Those lines of the records that contain "frames" are to be located and copied.

Segment Start: Data for this exercise

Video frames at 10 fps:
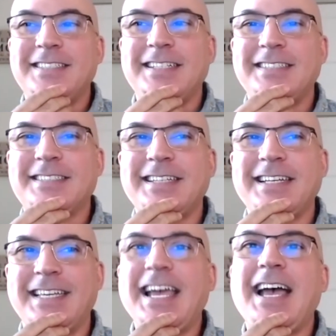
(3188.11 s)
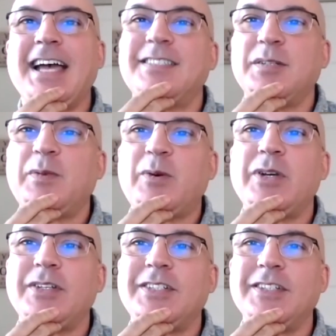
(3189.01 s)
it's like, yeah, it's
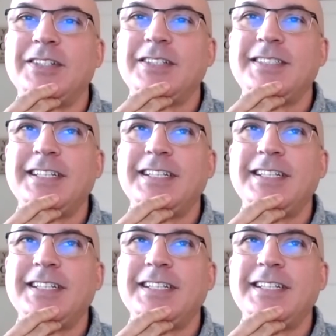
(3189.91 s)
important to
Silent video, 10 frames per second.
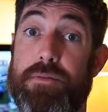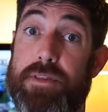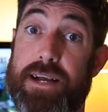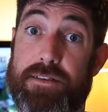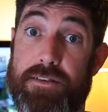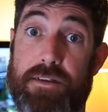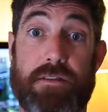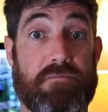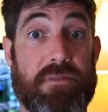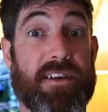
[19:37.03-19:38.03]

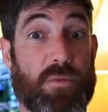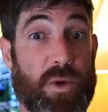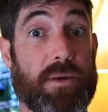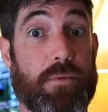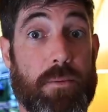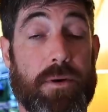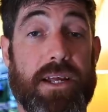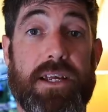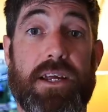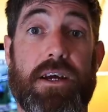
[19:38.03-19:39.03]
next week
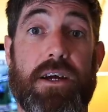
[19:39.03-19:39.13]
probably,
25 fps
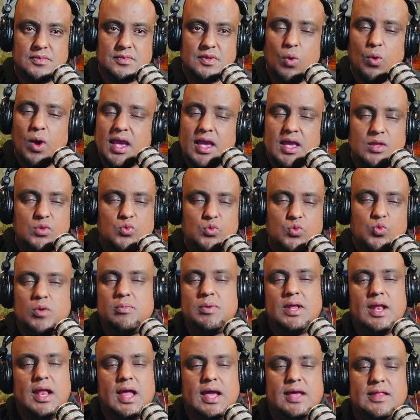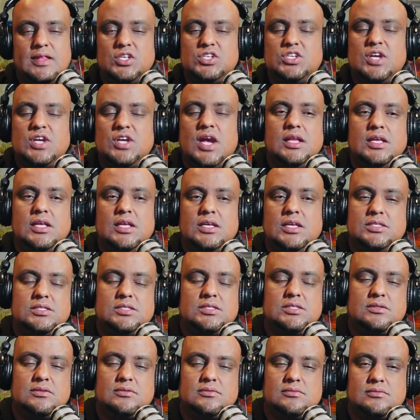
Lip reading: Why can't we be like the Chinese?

Segment End: Data for this exercise
Segment Start: Data for this exercise

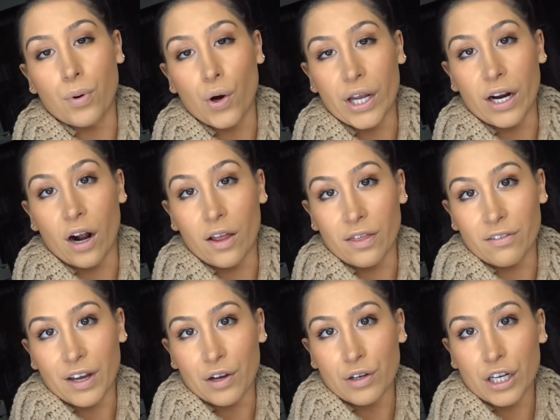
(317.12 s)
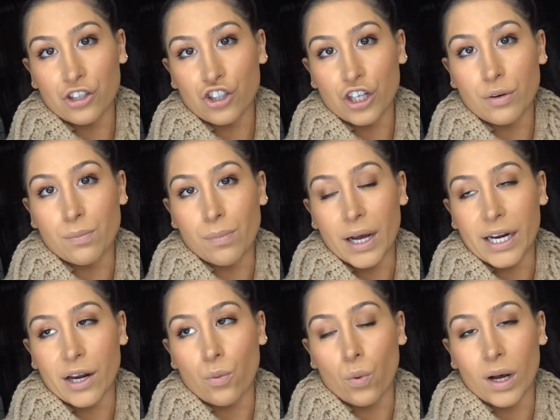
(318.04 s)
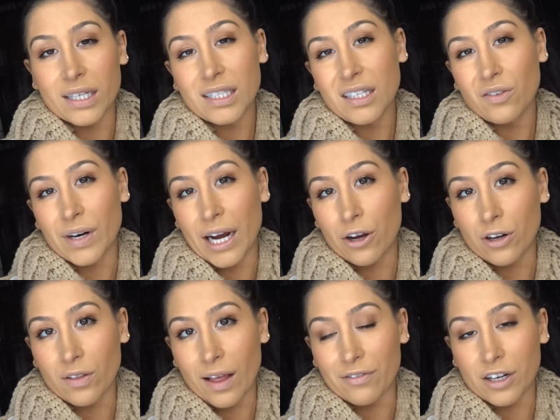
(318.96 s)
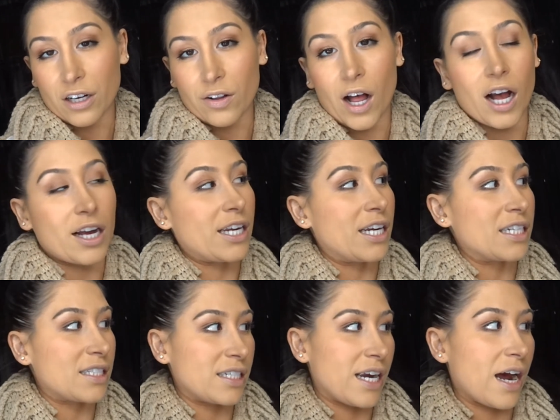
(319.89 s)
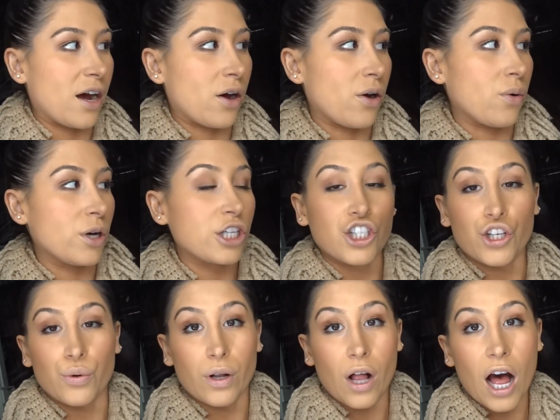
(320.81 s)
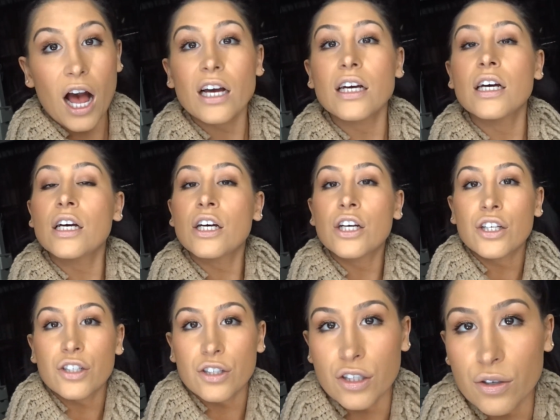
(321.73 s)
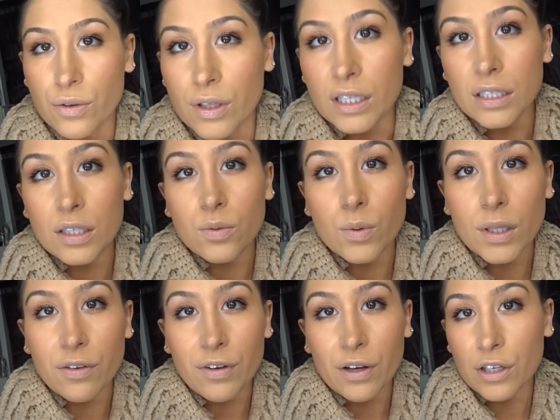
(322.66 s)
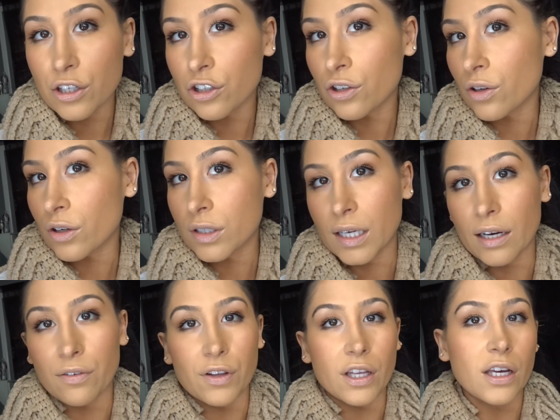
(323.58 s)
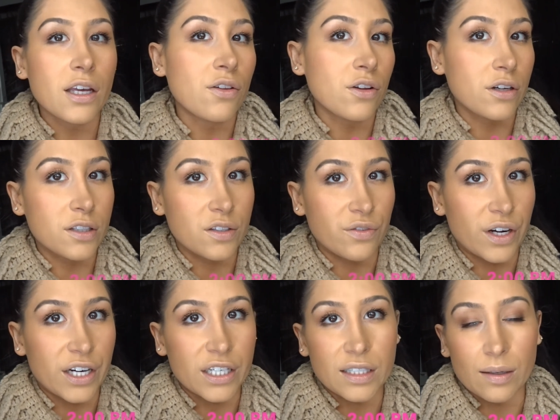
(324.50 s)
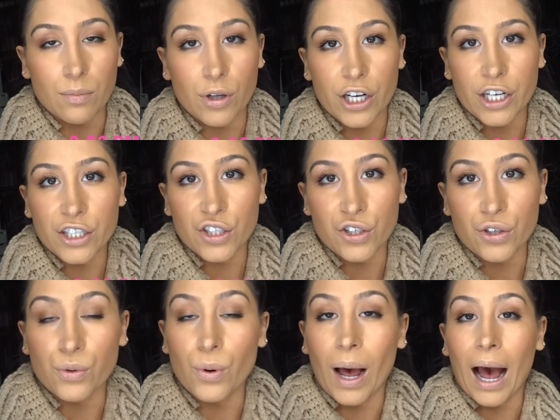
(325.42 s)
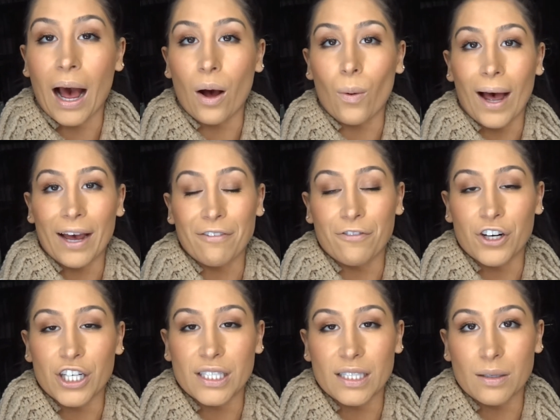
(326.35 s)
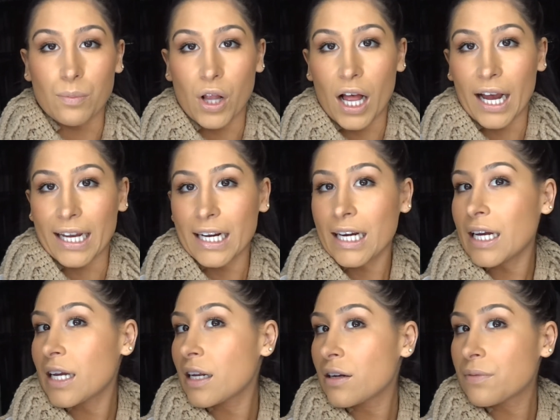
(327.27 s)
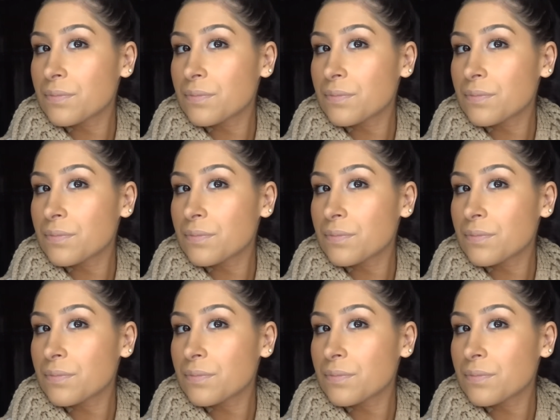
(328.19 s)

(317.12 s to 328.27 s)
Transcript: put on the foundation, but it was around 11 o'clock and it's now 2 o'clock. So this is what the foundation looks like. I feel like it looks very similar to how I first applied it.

Segment End: Data for this exercise

* Answer section
Video frames at 10 fps:
Silent video, 10 frames per second.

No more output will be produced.